Records shown »
——————
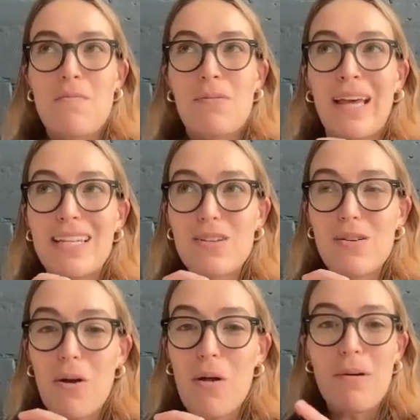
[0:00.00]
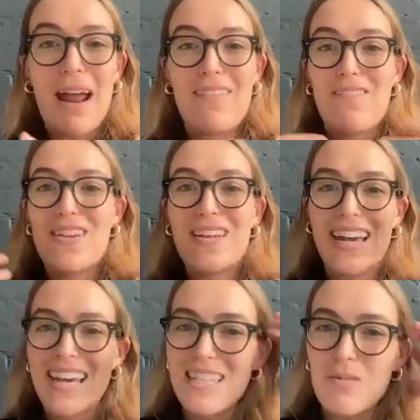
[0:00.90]
plays a role, but I feel
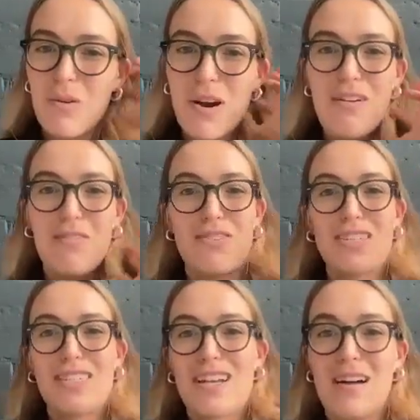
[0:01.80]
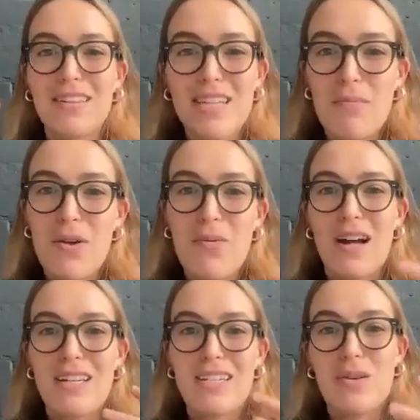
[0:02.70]
like it's more of just a concept we
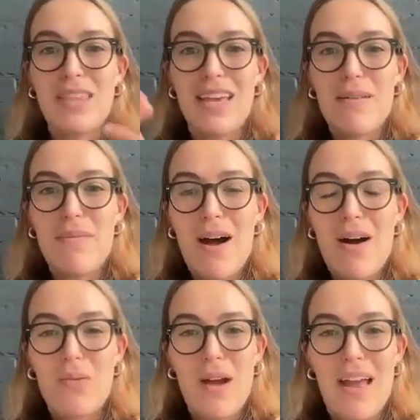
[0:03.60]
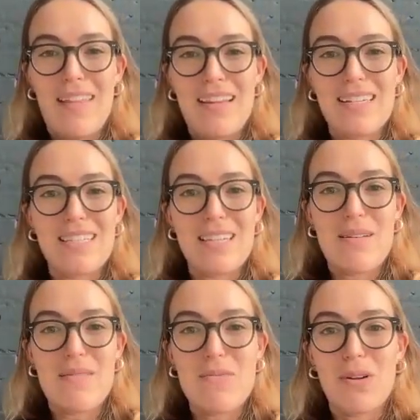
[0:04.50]
want to think about, and it doesn't
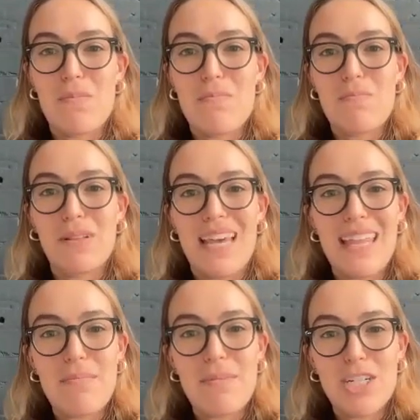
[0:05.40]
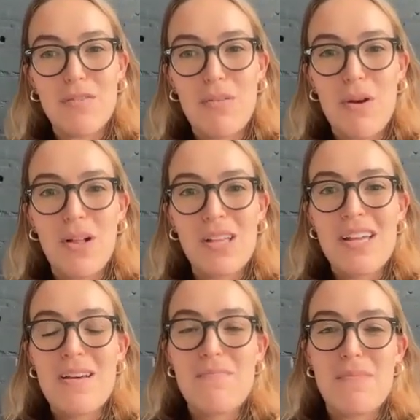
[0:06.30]
really play that much of a role.
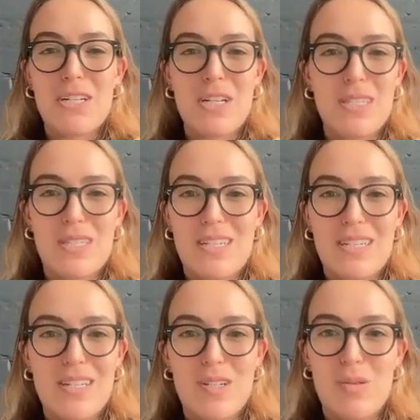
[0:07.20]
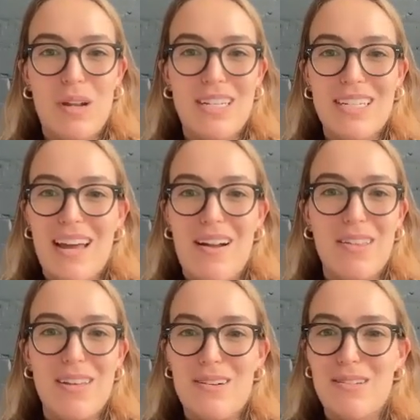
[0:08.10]
But just wanted to get
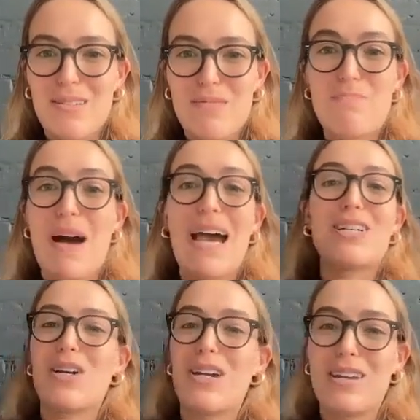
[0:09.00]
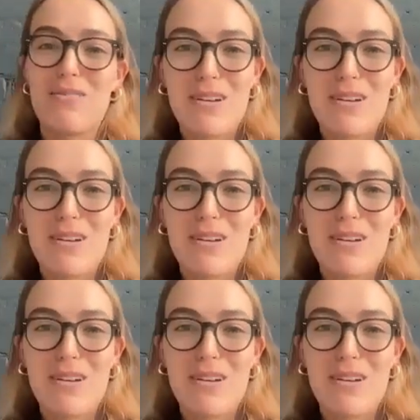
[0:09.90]
my journey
——————
Task prompt » Please output every record above exactly. Leave the pictures out.

Answer area »
[0:00.00]
[0:00.90]
plays a role, but I feel
[0:01.80]
[0:02.70]
like it's more of just a concept we
[0:03.60]
[0:04.50]
want to think about, and it doesn't
[0:05.40]
[0:06.30]
really play that much of a role.
[0:07.20]
[0:08.10]
But just wanted to get
[0:09.00]
[0:09.90]
my journey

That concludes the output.